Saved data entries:
****************************************

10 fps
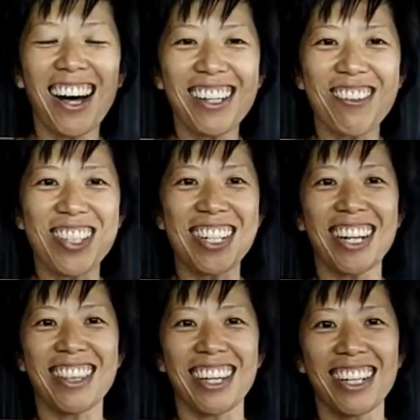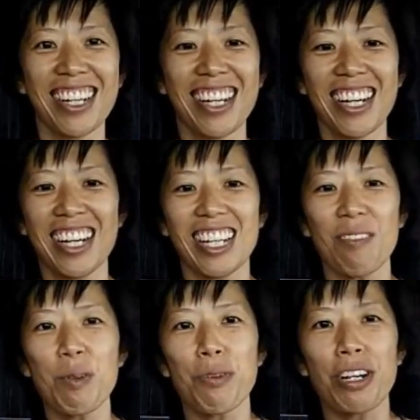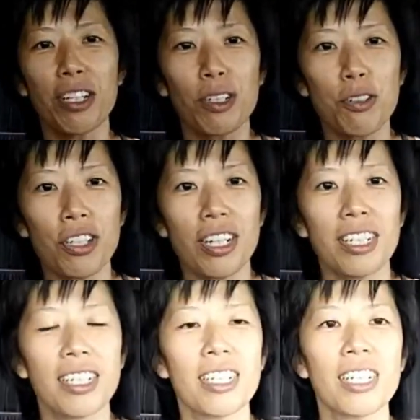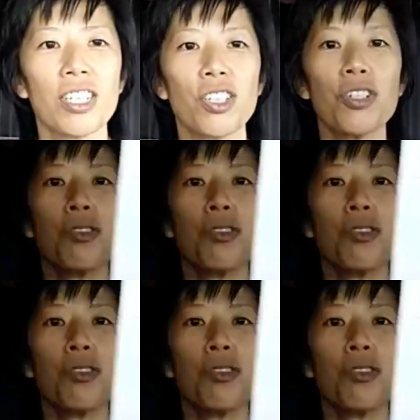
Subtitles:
you see nothing. Let me bring it closer. You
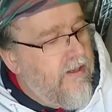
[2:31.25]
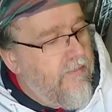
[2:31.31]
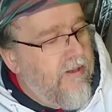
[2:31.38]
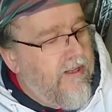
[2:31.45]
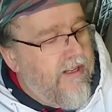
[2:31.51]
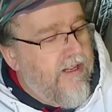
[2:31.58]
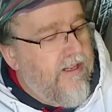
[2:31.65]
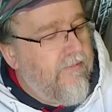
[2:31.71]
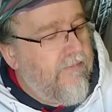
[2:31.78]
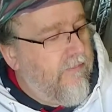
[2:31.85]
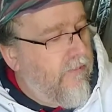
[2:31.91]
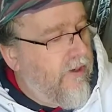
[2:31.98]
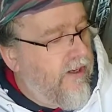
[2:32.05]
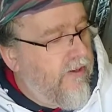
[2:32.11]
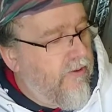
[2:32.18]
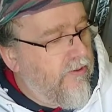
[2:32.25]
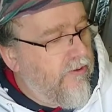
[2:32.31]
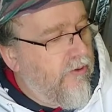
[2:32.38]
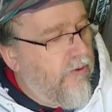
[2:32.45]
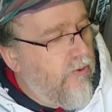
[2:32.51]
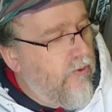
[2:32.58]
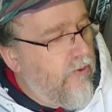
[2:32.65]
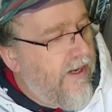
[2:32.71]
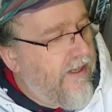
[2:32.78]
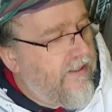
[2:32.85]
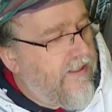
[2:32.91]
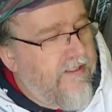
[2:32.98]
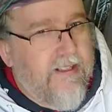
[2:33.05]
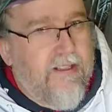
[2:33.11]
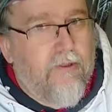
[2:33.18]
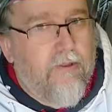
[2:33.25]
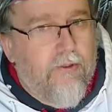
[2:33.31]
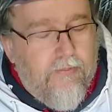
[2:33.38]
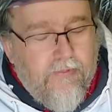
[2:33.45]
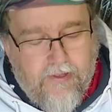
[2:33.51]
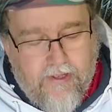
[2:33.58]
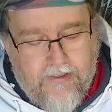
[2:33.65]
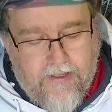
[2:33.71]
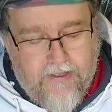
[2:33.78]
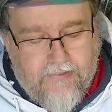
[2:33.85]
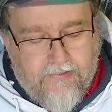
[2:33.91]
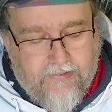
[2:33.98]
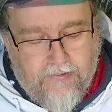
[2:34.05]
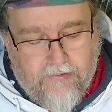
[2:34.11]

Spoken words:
But yeah, we got 2 LED looms in this,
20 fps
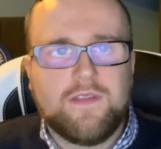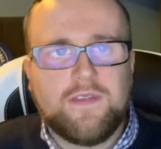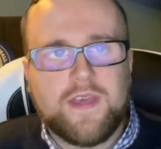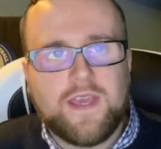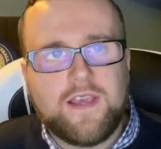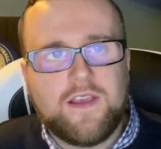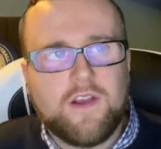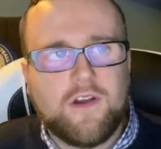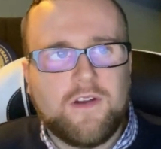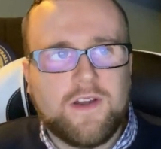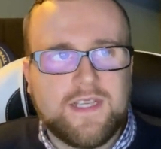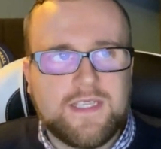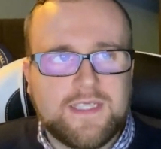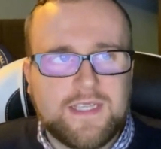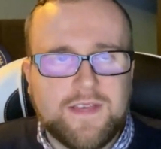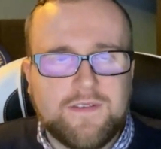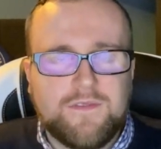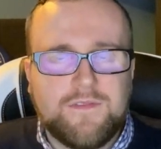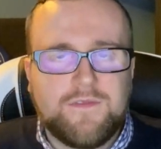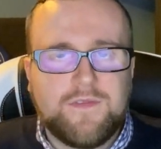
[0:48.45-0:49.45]
They currently
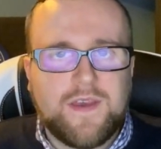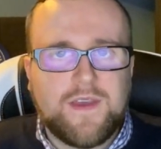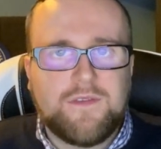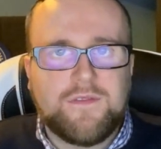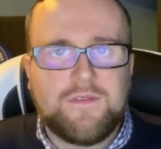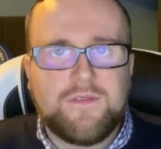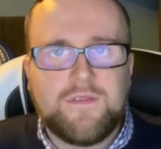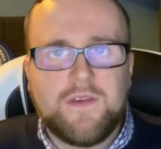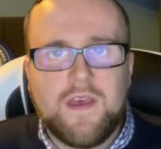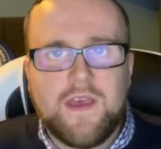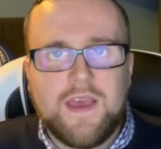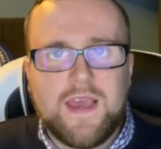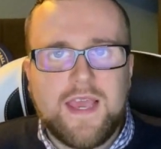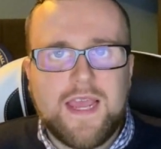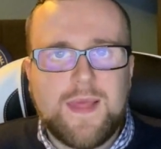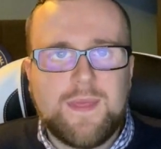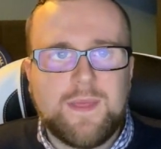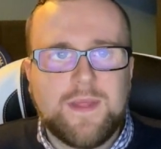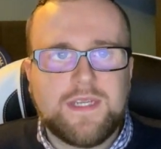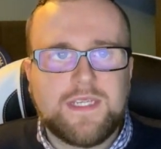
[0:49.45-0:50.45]
sit 5th
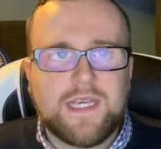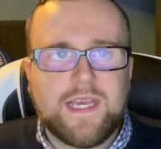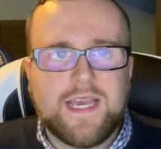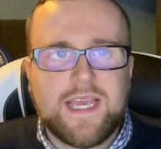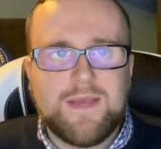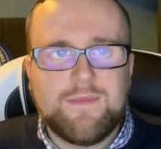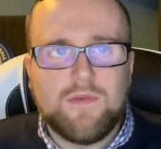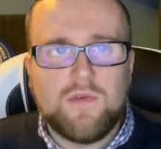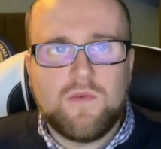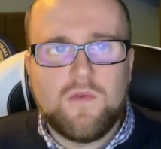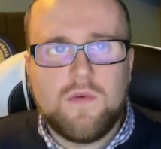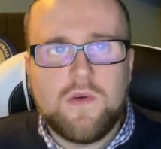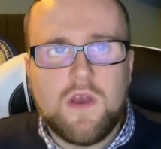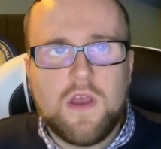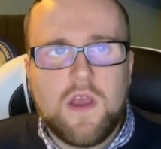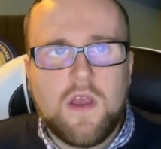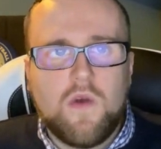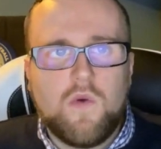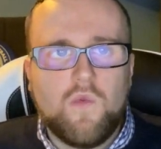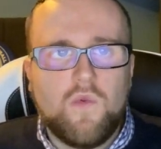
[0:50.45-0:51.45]
in the table
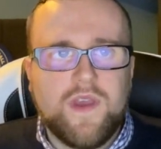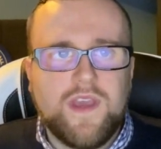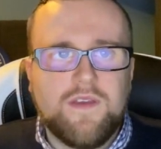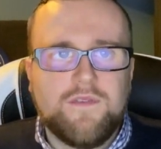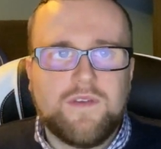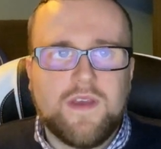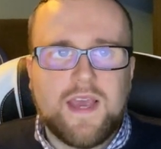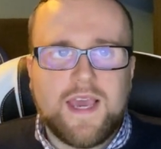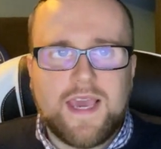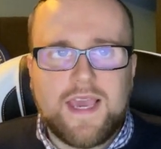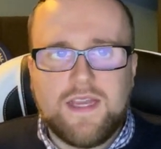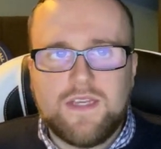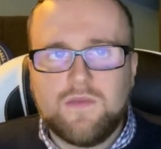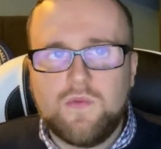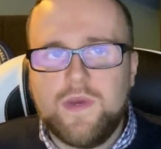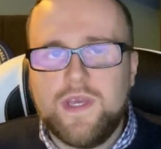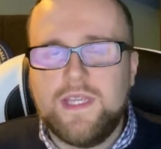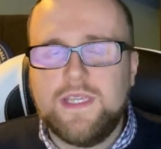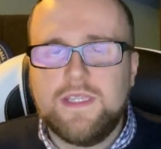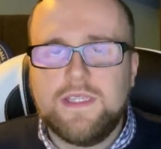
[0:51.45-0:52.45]
with 8
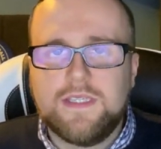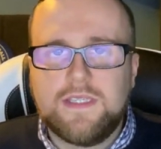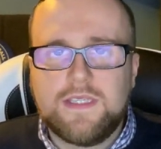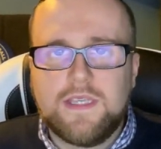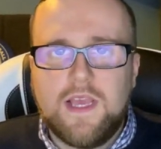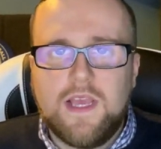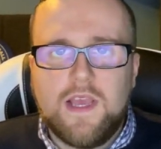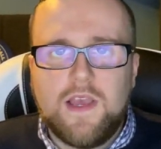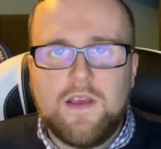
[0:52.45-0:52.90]
wins,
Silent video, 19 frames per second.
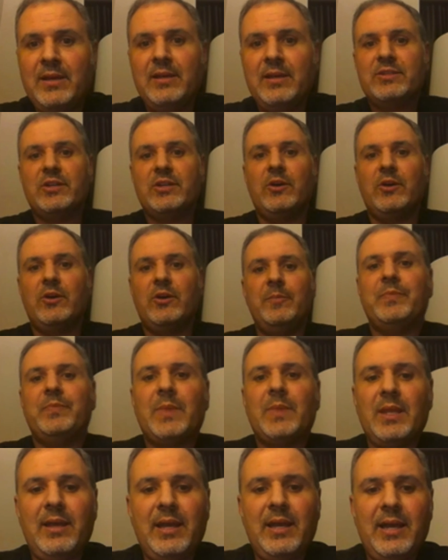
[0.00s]
So
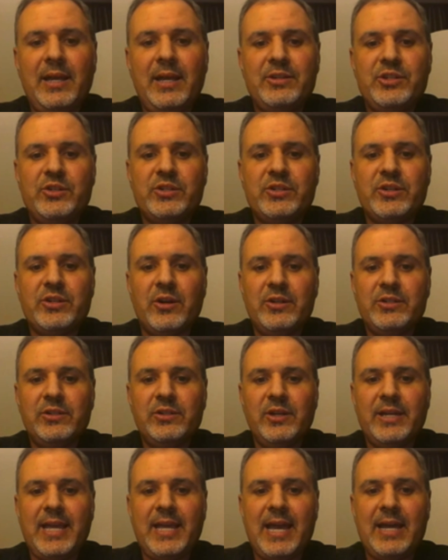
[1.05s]
as you start to
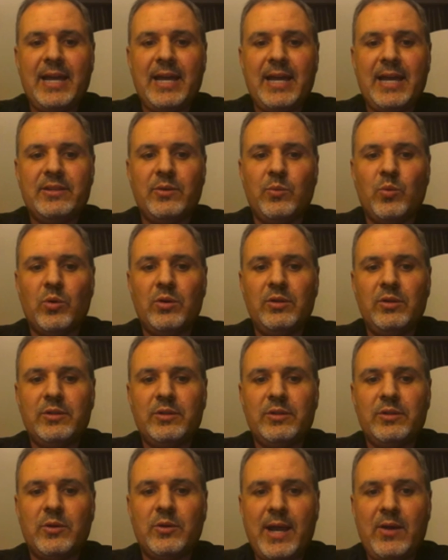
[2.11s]
look at the world
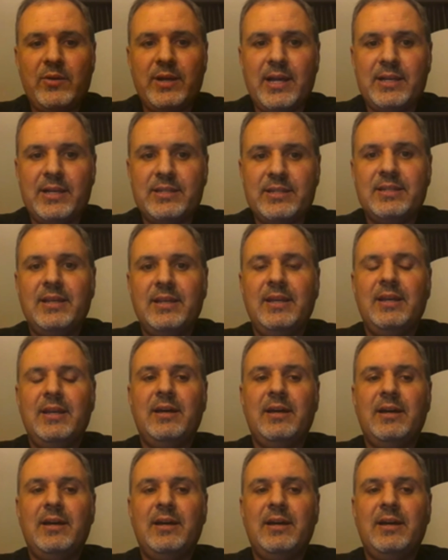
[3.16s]
around us,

****************************************

**DIRECTIONS:**
Beginning with the line where "[0:50.45-0:51.45]" appears, transcribe the records above word for word through their last line, and include no pictures.

**REPLY:**
[0:50.45-0:51.45]
in the table
[0:51.45-0:52.45]
with 8
[0:52.45-0:52.90]
wins,
Silent video, 19 frames per second.
[0.00s]
So
[1.05s]
as you start to
[2.11s]
look at the world
[3.16s]
around us,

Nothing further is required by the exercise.